Leaving out any pictures, print the entries that follow exactly as they stand.

»»

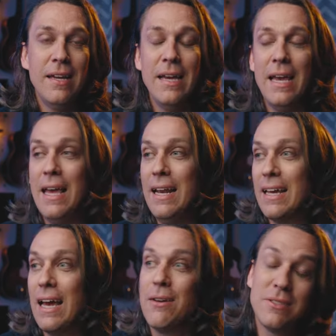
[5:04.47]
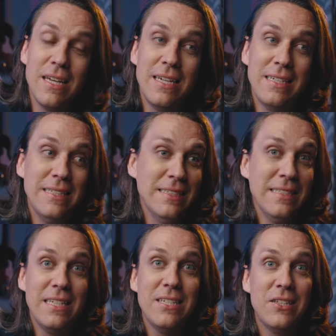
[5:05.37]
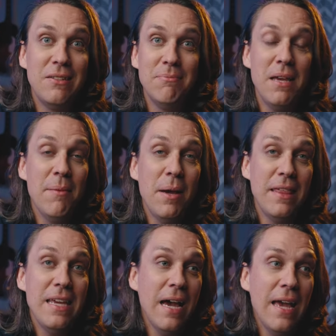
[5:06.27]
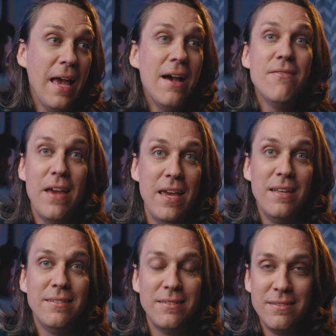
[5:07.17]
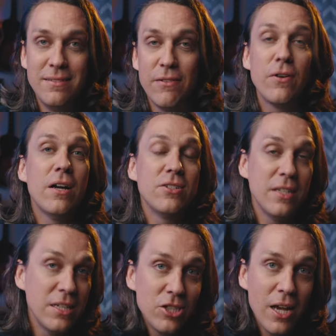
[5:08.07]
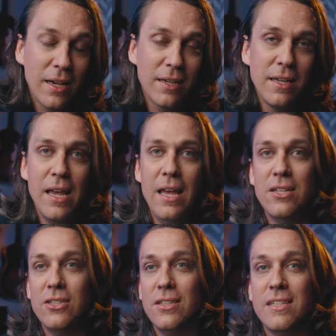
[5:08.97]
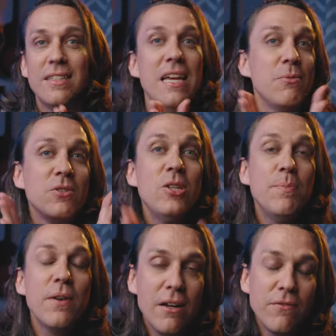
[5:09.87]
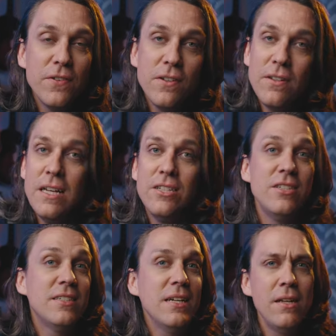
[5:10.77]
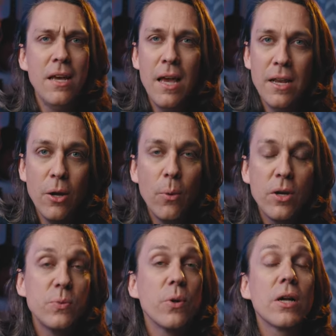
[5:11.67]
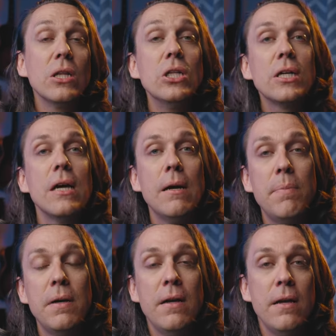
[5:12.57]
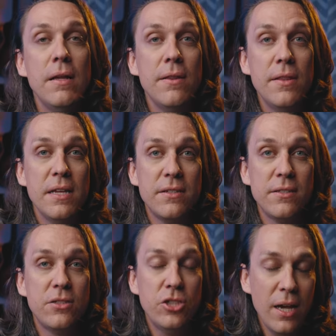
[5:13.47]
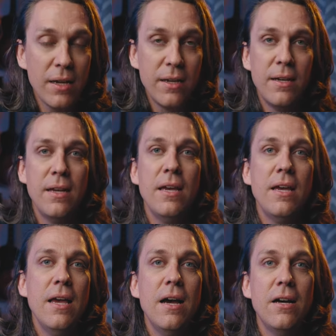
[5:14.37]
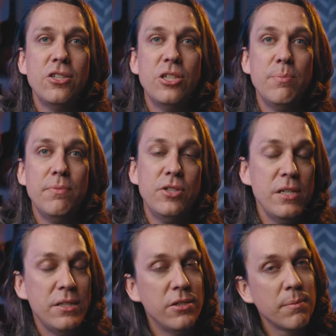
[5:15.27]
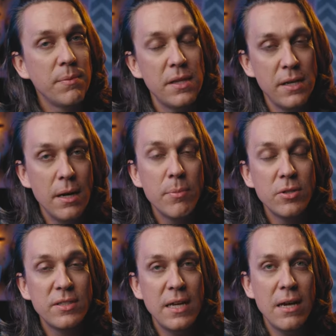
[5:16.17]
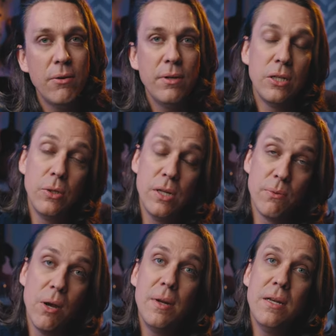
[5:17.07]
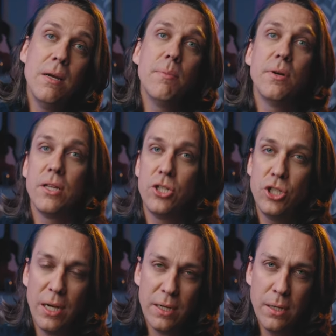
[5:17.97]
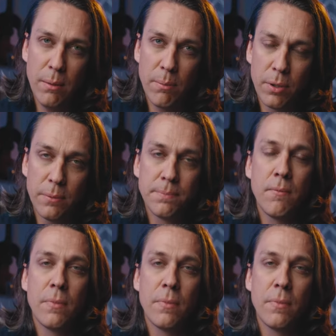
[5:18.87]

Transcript: And I kind of was like, ma'am, I think I have a, a fraudulent check. And this lady was super helpful. She said, no worries, we're gonna look up this check. Uh, she, she took the numbers down, including the routing number, the check number,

««

**Response to the exercise**
[5:04.47]
[5:05.37]
[5:06.27]
[5:07.17]
[5:08.07]
[5:08.97]
[5:09.87]
[5:10.77]
[5:11.67]
[5:12.57]
[5:13.47]
[5:14.37]
[5:15.27]
[5:16.17]
[5:17.07]
[5:17.97]
[5:18.87]

Transcript: And I kind of was like, ma'am, I think I have a, a fraudulent check. And this lady was super helpful. She said, no worries, we're gonna look up this check. Uh, she, she took the numbers down, including the routing number, the check number,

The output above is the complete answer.